Вслед за Омутным другой поворот реки подковой был охвачен Дыроватым бойцом. Его серая стена вылупилась из леса где-то на верхушке горы и сползла к Чусовой каменным коленом. Вечернее солнце уже опустилось ниже гребня скалы, и теперь в ковше излучины стоял холодный сумрак. Барки пробегали излучину одна за другой, и волны мерно плескали в валунные россыпи, как кровь в виски. Бурлаки, хоть им глазеть и запрещалось, зыркали из-под бровей, отыскивая в скале черные дыры пещер. Вся Чусовая знала сказки о злых разбойниках, сидевших в этих пещерах, об их кладах и заклятиях. Но это были враки. Осташа и сам лазал в нижнюю пещеру. Не было там ни сундуков, ни черепов. А из разбойников доподлинно прятался здесь только Сашка Гусев, изловленный горной стражей в прошлую зиму вместе с простаком Кирюхой Бирюковым… Но вот во вторую дырку Дыроватого не залезал никто. Эта дырка, как Ермакова пещера, зияла в отвесной стене. Подобраться к ней было трудно, а главное — страшно, да и незачем. Говорили, что в этой недоступной пещере жили чусовские ведьмы. Ночами они превращались в нетопырей и летали по деревням, пили кровь у коров и лошадей, а с рассветом возвращались в логово и весь день сыто спали, повиснув на потолке вниз головой и закутавшись в крылья.

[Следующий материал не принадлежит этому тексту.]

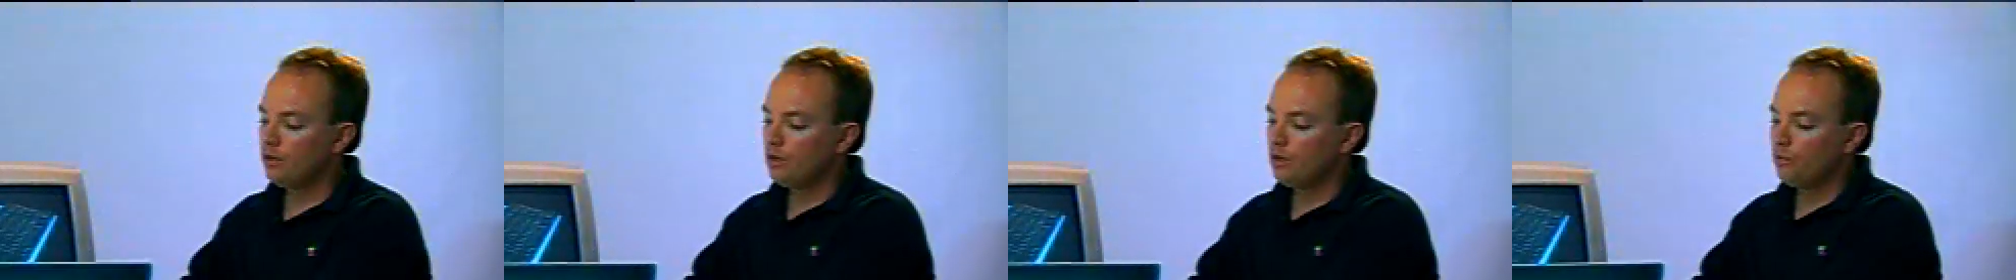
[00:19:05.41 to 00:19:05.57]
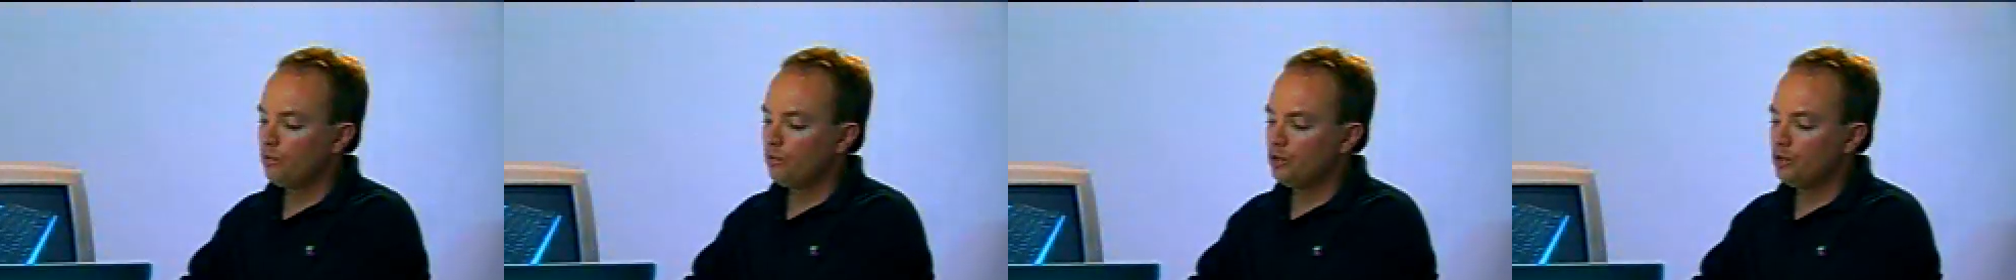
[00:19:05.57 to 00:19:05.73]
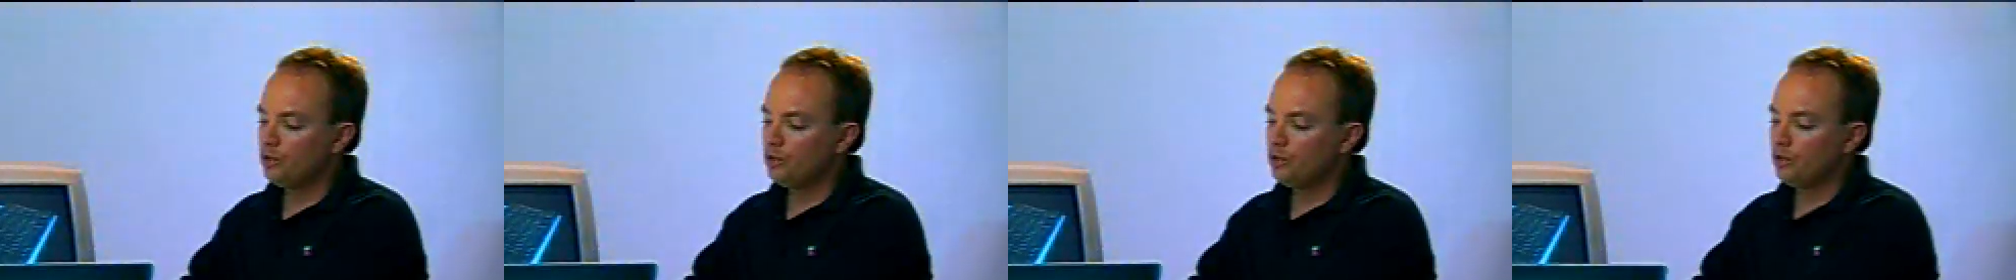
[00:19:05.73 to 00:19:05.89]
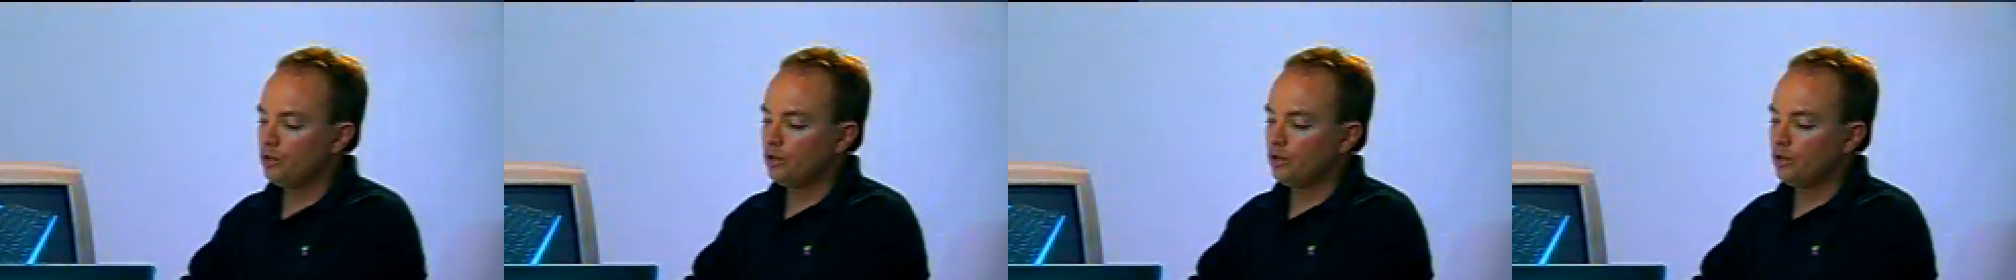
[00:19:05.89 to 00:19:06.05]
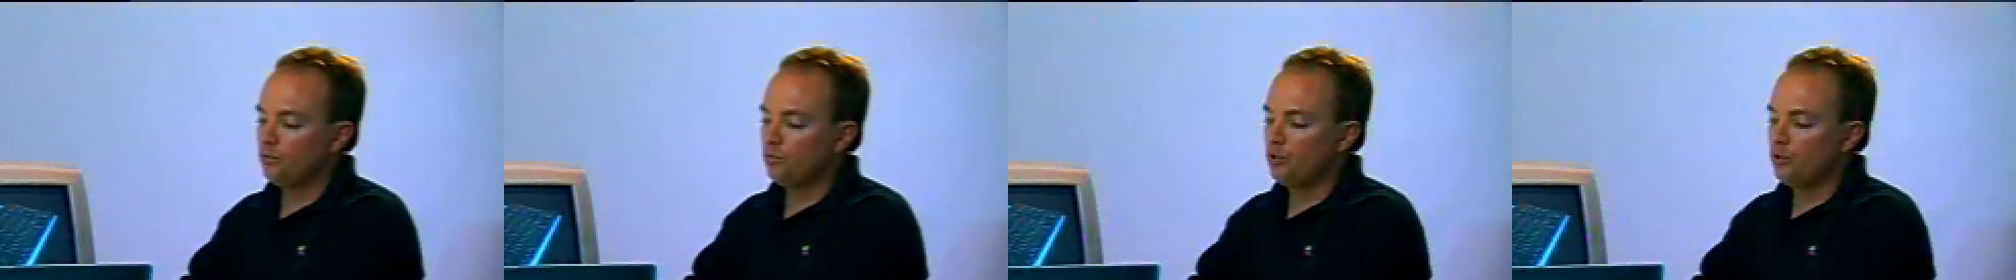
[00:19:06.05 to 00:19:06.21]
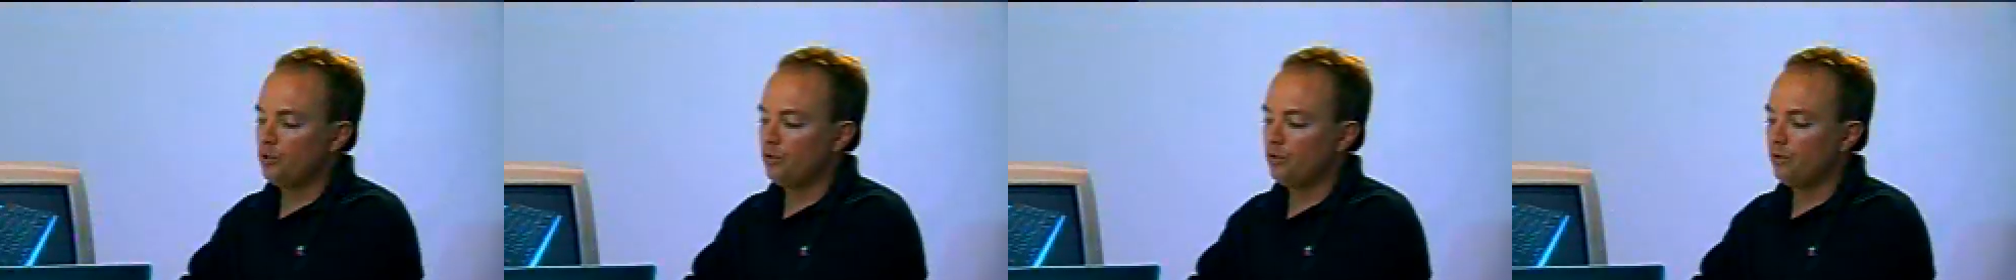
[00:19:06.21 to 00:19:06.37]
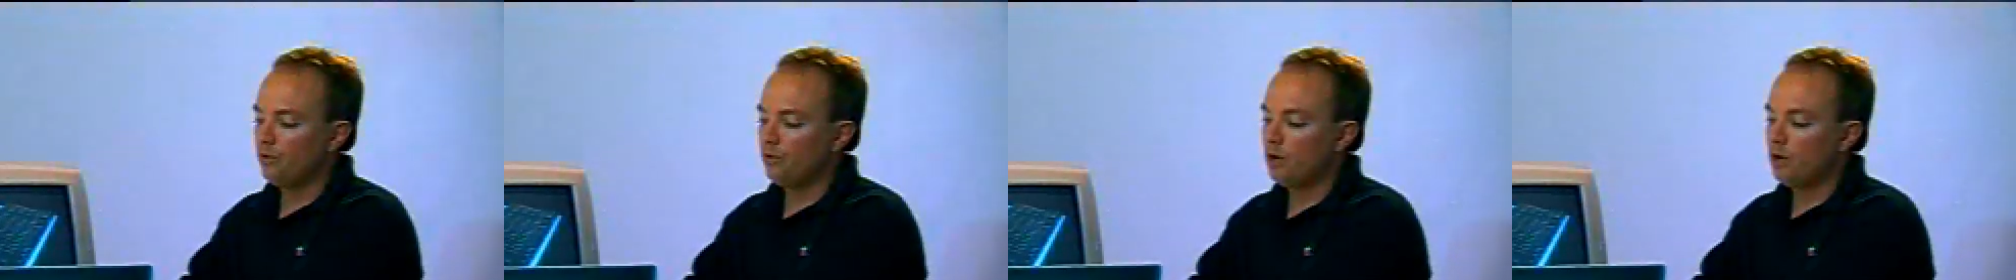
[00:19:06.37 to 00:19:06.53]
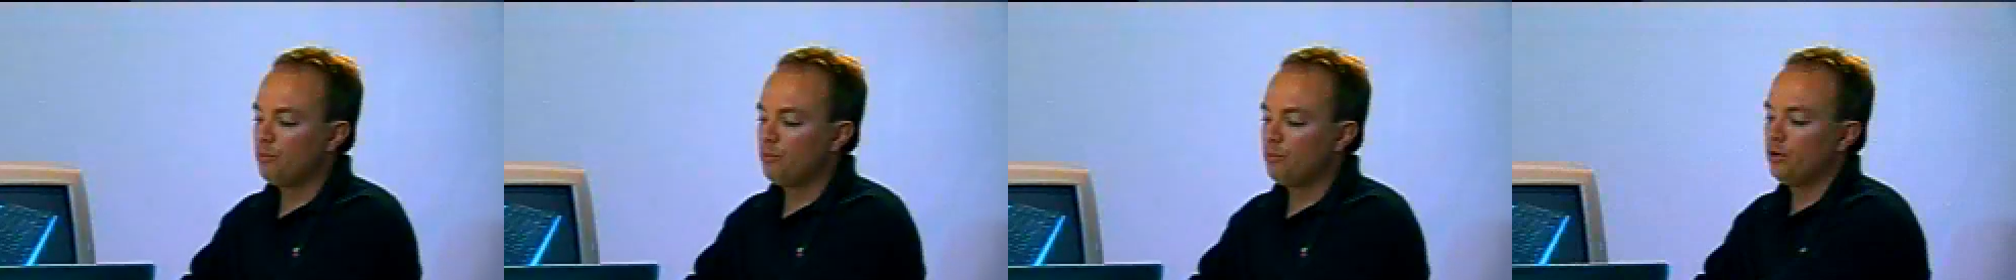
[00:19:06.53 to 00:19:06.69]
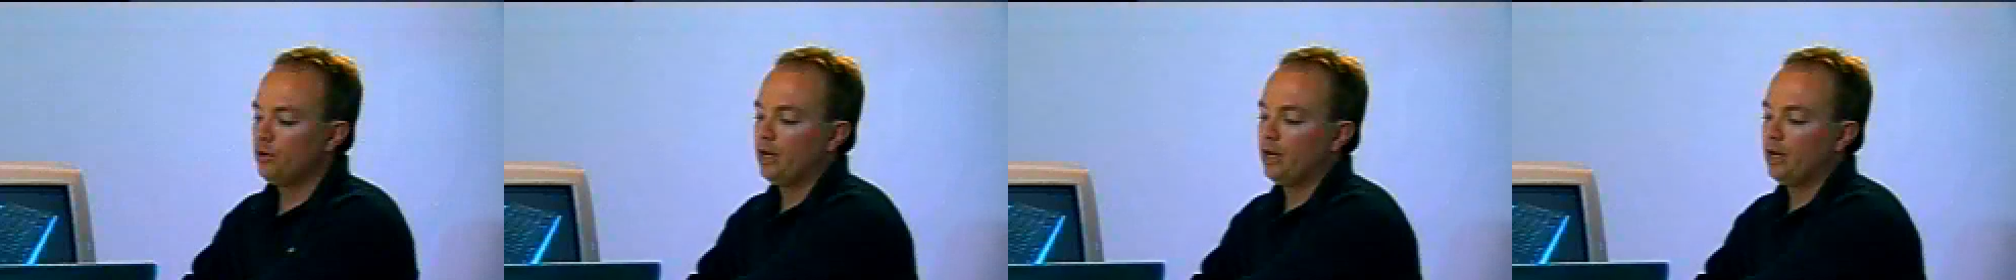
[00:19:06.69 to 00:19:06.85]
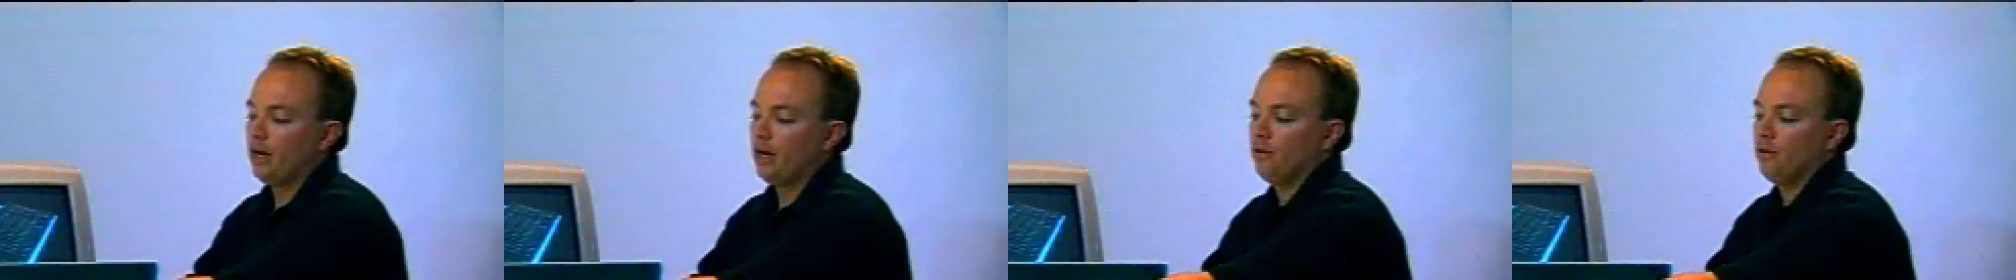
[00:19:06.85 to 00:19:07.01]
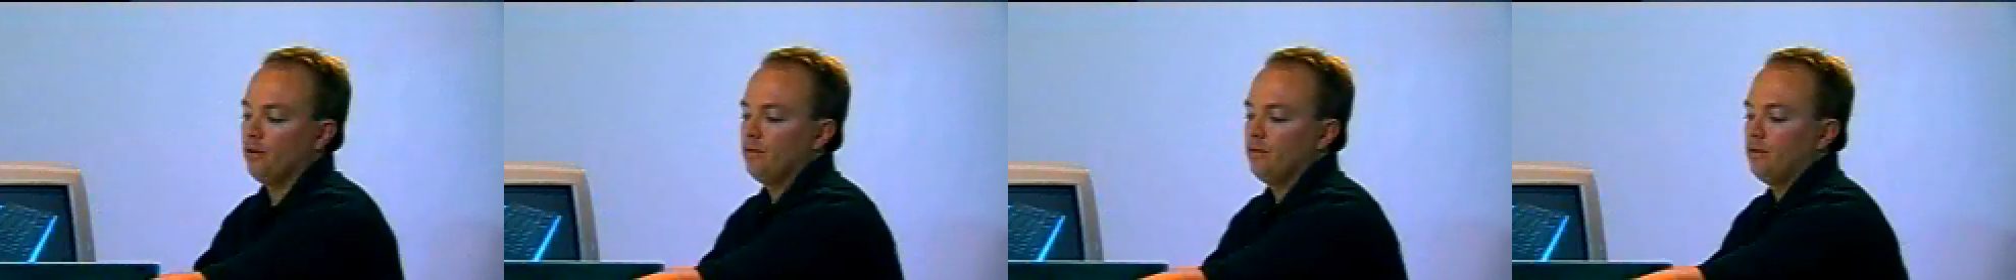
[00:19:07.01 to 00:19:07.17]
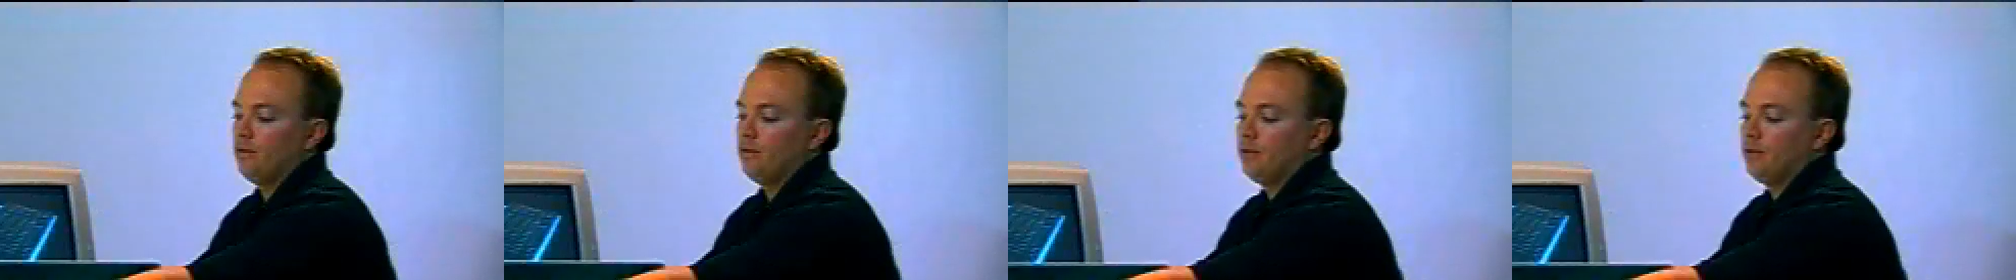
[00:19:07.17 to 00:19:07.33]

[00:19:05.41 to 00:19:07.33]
which you can move up or down,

Но и Дыроватый оставался за кормой. Чусовая кошкой уже ласкалась о ноги Оленьего бойца — самого, наверное, красивого на реке. Олений был не шибко опасным, стоял уже за поворотом. Был он когда-то цельной стеной, но сейчас лога и осыпи распилили его на огромные каменные чурбаки. Веселые боры кудрявились на плоских вершинах. Солнце высветило скалы от подножий до макушек, и каждая складка камня была словно морщинка от улыбки. Не все же бойцам быть угрюмыми да хмурыми, нужен и добродушный лиходей. Олений не губил народ почем зря: барки здесь бились только по дурости сплавщиков.